Would you please reproduce all the entries exactly, leaving the pictures out?
START INFORMATION SHOWN
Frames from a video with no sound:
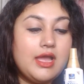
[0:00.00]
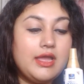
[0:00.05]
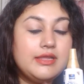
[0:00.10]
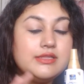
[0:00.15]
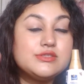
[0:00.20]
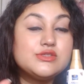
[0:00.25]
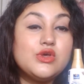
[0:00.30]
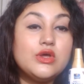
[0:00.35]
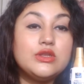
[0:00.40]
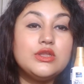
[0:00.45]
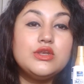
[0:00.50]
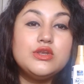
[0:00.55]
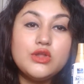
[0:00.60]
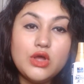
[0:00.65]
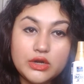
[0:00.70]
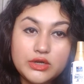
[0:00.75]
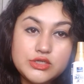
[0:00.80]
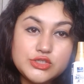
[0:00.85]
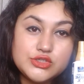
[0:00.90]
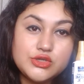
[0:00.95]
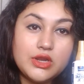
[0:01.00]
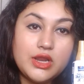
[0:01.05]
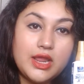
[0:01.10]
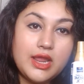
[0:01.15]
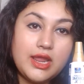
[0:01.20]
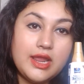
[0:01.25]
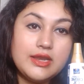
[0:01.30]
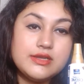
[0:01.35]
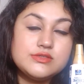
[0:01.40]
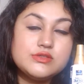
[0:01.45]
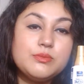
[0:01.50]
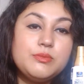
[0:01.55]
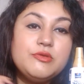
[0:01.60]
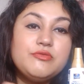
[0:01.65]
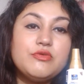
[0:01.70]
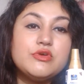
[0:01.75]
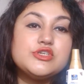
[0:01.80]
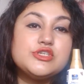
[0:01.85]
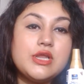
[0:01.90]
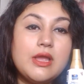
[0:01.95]
it's going to nourish your hair. So
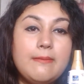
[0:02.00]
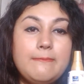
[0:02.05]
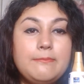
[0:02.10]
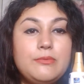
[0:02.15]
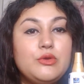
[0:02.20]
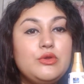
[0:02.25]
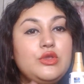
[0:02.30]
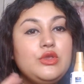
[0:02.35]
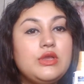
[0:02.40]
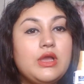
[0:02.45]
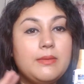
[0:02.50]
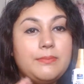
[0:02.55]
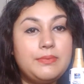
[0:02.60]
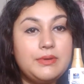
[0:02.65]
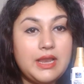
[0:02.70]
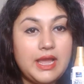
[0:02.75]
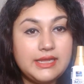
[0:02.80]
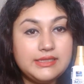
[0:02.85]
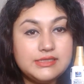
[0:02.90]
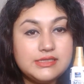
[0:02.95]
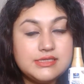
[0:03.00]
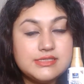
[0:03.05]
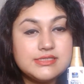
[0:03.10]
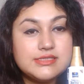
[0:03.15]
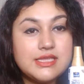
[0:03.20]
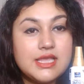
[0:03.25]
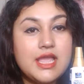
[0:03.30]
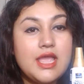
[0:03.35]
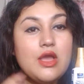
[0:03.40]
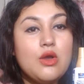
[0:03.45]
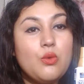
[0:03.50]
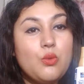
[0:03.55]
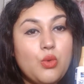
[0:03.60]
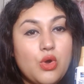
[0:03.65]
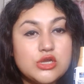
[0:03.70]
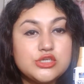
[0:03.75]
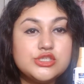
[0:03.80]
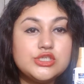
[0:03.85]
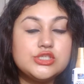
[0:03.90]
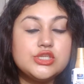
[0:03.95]
before shampooing, apply this,
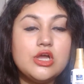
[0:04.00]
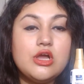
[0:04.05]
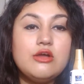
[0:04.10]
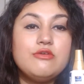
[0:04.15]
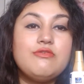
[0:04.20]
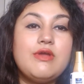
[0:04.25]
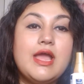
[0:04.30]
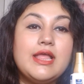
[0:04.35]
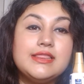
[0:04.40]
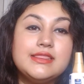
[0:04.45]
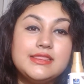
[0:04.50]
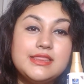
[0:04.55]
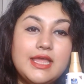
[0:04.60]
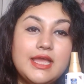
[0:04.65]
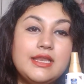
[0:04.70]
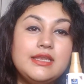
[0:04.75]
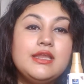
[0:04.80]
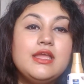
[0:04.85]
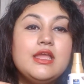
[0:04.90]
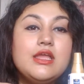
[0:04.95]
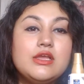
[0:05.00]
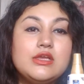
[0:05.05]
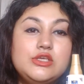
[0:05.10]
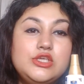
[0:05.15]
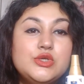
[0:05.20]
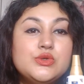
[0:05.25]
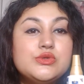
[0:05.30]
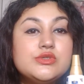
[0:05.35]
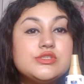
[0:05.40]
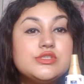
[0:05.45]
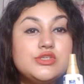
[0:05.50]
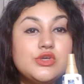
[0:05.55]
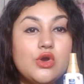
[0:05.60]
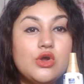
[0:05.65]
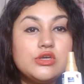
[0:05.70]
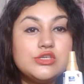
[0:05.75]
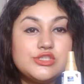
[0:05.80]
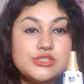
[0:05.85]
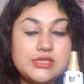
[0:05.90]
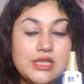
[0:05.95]
wash it off and then use
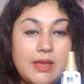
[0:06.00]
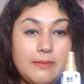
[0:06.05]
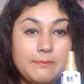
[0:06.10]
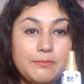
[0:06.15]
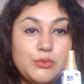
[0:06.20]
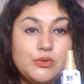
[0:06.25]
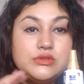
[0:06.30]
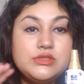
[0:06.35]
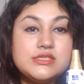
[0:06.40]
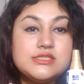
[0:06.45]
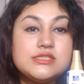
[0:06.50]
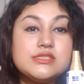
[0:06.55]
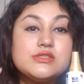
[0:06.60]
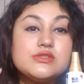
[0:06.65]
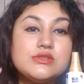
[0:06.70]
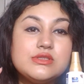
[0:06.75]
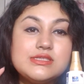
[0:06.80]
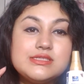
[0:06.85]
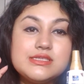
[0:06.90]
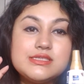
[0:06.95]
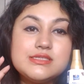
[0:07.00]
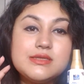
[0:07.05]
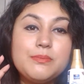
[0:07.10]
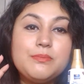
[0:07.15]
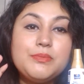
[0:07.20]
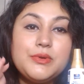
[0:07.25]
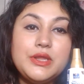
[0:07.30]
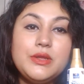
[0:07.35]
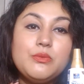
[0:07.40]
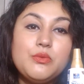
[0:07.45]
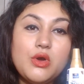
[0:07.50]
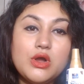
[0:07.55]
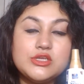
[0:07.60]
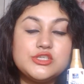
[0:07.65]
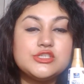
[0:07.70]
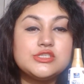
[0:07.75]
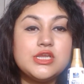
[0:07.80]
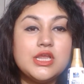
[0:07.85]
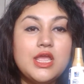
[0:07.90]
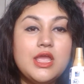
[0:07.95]
your shampoo. This is a
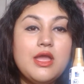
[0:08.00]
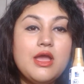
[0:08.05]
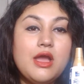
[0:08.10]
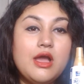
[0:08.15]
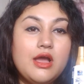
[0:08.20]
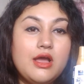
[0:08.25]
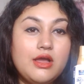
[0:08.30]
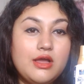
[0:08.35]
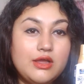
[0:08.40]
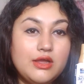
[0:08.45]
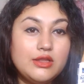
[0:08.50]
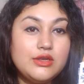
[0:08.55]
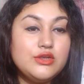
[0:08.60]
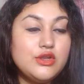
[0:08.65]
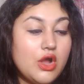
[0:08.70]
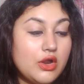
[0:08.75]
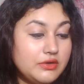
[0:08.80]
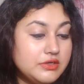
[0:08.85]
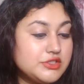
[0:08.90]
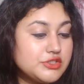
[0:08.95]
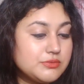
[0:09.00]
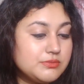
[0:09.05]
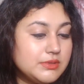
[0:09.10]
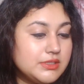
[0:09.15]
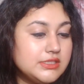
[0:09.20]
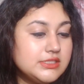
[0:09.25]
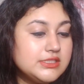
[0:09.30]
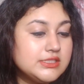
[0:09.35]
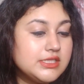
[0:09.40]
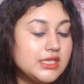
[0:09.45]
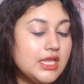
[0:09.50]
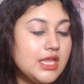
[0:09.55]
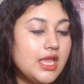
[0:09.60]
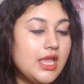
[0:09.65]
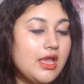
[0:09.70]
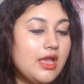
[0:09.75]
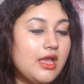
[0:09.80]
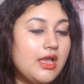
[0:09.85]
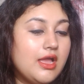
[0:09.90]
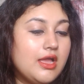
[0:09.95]
pre-wash nourishment.
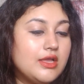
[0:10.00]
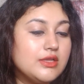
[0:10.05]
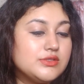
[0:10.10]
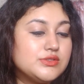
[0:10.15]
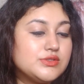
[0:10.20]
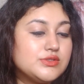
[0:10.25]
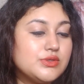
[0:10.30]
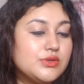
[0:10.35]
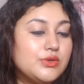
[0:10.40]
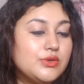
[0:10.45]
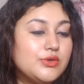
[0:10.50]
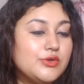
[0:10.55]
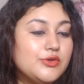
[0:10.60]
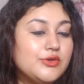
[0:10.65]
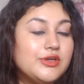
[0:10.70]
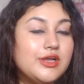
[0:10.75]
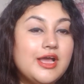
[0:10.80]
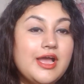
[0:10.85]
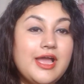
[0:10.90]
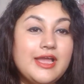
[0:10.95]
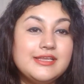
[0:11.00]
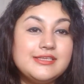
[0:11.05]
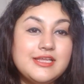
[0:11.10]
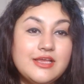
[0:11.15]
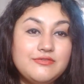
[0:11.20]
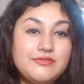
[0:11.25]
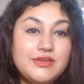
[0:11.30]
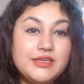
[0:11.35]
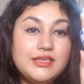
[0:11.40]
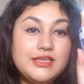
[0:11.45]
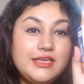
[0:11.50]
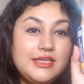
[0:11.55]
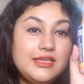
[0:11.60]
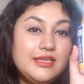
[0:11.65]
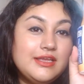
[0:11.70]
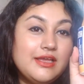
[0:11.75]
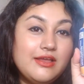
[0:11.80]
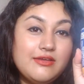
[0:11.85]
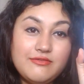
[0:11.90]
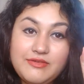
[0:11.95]
So I
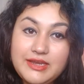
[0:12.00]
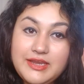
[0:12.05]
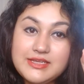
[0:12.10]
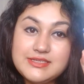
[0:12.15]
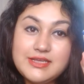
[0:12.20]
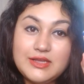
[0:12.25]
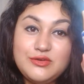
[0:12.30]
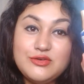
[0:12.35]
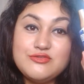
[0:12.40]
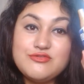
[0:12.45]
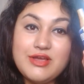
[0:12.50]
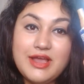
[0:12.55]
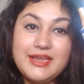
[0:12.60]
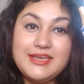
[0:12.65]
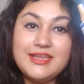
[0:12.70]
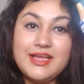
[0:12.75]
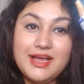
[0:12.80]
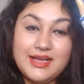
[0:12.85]
definitely very excited to try it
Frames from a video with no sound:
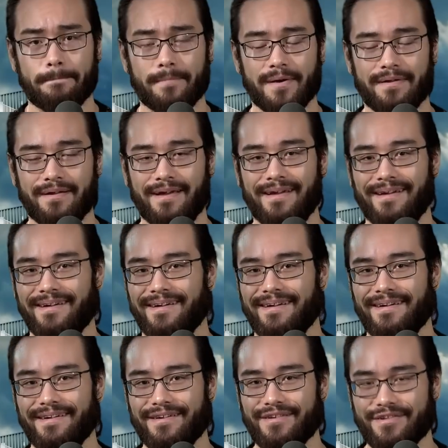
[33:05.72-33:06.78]
But
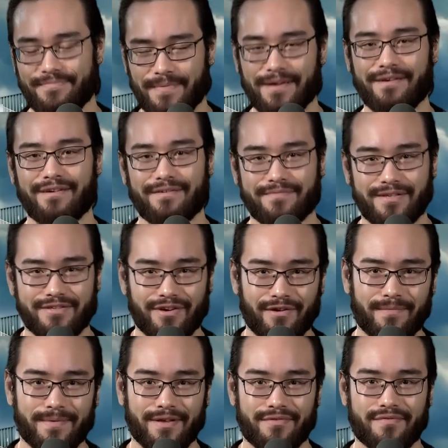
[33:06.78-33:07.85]
speaking of
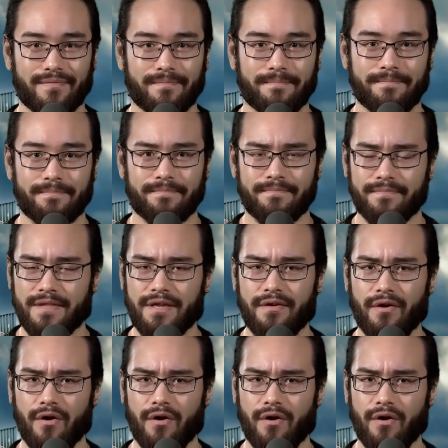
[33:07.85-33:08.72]
determinism, the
END INFORMATION SHOWN
> _EXERCISE RESULT_:
Frames from a video with no sound:
[0:00.00]
[0:00.05]
[0:00.10]
[0:00.15]
[0:00.20]
[0:00.25]
[0:00.30]
[0:00.35]
[0:00.40]
[0:00.45]
[0:00.50]
[0:00.55]
[0:00.60]
[0:00.65]
[0:00.70]
[0:00.75]
[0:00.80]
[0:00.85]
[0:00.90]
[0:00.95]
[0:01.00]
[0:01.05]
[0:01.10]
[0:01.15]
[0:01.20]
[0:01.25]
[0:01.30]
[0:01.35]
[0:01.40]
[0:01.45]
[0:01.50]
[0:01.55]
[0:01.60]
[0:01.65]
[0:01.70]
[0:01.75]
[0:01.80]
[0:01.85]
[0:01.90]
[0:01.95]
it's going to nourish your hair. So
[0:02.00]
[0:02.05]
[0:02.10]
[0:02.15]
[0:02.20]
[0:02.25]
[0:02.30]
[0:02.35]
[0:02.40]
[0:02.45]
[0:02.50]
[0:02.55]
[0:02.60]
[0:02.65]
[0:02.70]
[0:02.75]
[0:02.80]
[0:02.85]
[0:02.90]
[0:02.95]
[0:03.00]
[0:03.05]
[0:03.10]
[0:03.15]
[0:03.20]
[0:03.25]
[0:03.30]
[0:03.35]
[0:03.40]
[0:03.45]
[0:03.50]
[0:03.55]
[0:03.60]
[0:03.65]
[0:03.70]
[0:03.75]
[0:03.80]
[0:03.85]
[0:03.90]
[0:03.95]
before shampooing, apply this,
[0:04.00]
[0:04.05]
[0:04.10]
[0:04.15]
[0:04.20]
[0:04.25]
[0:04.30]
[0:04.35]
[0:04.40]
[0:04.45]
[0:04.50]
[0:04.55]
[0:04.60]
[0:04.65]
[0:04.70]
[0:04.75]
[0:04.80]
[0:04.85]
[0:04.90]
[0:04.95]
[0:05.00]
[0:05.05]
[0:05.10]
[0:05.15]
[0:05.20]
[0:05.25]
[0:05.30]
[0:05.35]
[0:05.40]
[0:05.45]
[0:05.50]
[0:05.55]
[0:05.60]
[0:05.65]
[0:05.70]
[0:05.75]
[0:05.80]
[0:05.85]
[0:05.90]
[0:05.95]
wash it off and then use
[0:06.00]
[0:06.05]
[0:06.10]
[0:06.15]
[0:06.20]
[0:06.25]
[0:06.30]
[0:06.35]
[0:06.40]
[0:06.45]
[0:06.50]
[0:06.55]
[0:06.60]
[0:06.65]
[0:06.70]
[0:06.75]
[0:06.80]
[0:06.85]
[0:06.90]
[0:06.95]
[0:07.00]
[0:07.05]
[0:07.10]
[0:07.15]
[0:07.20]
[0:07.25]
[0:07.30]
[0:07.35]
[0:07.40]
[0:07.45]
[0:07.50]
[0:07.55]
[0:07.60]
[0:07.65]
[0:07.70]
[0:07.75]
[0:07.80]
[0:07.85]
[0:07.90]
[0:07.95]
your shampoo. This is a
[0:08.00]
[0:08.05]
[0:08.10]
[0:08.15]
[0:08.20]
[0:08.25]
[0:08.30]
[0:08.35]
[0:08.40]
[0:08.45]
[0:08.50]
[0:08.55]
[0:08.60]
[0:08.65]
[0:08.70]
[0:08.75]
[0:08.80]
[0:08.85]
[0:08.90]
[0:08.95]
[0:09.00]
[0:09.05]
[0:09.10]
[0:09.15]
[0:09.20]
[0:09.25]
[0:09.30]
[0:09.35]
[0:09.40]
[0:09.45]
[0:09.50]
[0:09.55]
[0:09.60]
[0:09.65]
[0:09.70]
[0:09.75]
[0:09.80]
[0:09.85]
[0:09.90]
[0:09.95]
pre-wash nourishment.
[0:10.00]
[0:10.05]
[0:10.10]
[0:10.15]
[0:10.20]
[0:10.25]
[0:10.30]
[0:10.35]
[0:10.40]
[0:10.45]
[0:10.50]
[0:10.55]
[0:10.60]
[0:10.65]
[0:10.70]
[0:10.75]
[0:10.80]
[0:10.85]
[0:10.90]
[0:10.95]
[0:11.00]
[0:11.05]
[0:11.10]
[0:11.15]
[0:11.20]
[0:11.25]
[0:11.30]
[0:11.35]
[0:11.40]
[0:11.45]
[0:11.50]
[0:11.55]
[0:11.60]
[0:11.65]
[0:11.70]
[0:11.75]
[0:11.80]
[0:11.85]
[0:11.90]
[0:11.95]
So I
[0:12.00]
[0:12.05]
[0:12.10]
[0:12.15]
[0:12.20]
[0:12.25]
[0:12.30]
[0:12.35]
[0:12.40]
[0:12.45]
[0:12.50]
[0:12.55]
[0:12.60]
[0:12.65]
[0:12.70]
[0:12.75]
[0:12.80]
[0:12.85]
definitely very excited to try it
Frames from a video with no sound:
[33:05.72-33:06.78]
But
[33:06.78-33:07.85]
speaking of
[33:07.85-33:08.72]
determinism, the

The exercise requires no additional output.